Instructions to follow: The expected output is the line holding "[00:00:01.40 to 00:00:01.60]" plus every line after it through the end of the listing, copied exactly.
(Data provided Opens)
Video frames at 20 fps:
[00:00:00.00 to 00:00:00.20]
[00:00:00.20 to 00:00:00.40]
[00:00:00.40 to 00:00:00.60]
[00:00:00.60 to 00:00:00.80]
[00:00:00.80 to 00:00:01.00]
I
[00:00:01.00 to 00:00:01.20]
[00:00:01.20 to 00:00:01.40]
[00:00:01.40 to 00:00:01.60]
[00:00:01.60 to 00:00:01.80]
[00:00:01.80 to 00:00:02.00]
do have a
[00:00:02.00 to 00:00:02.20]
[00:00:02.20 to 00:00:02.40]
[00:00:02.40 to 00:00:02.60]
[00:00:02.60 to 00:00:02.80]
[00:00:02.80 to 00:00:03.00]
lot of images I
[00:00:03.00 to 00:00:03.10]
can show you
(Data provided Closes)
Response box:
[00:00:01.40 to 00:00:01.60]
[00:00:01.60 to 00:00:01.80]
[00:00:01.80 to 00:00:02.00]
do have a
[00:00:02.00 to 00:00:02.20]
[00:00:02.20 to 00:00:02.40]
[00:00:02.40 to 00:00:02.60]
[00:00:02.60 to 00:00:02.80]
[00:00:02.80 to 00:00:03.00]
lot of images I
[00:00:03.00 to 00:00:03.10]
can show you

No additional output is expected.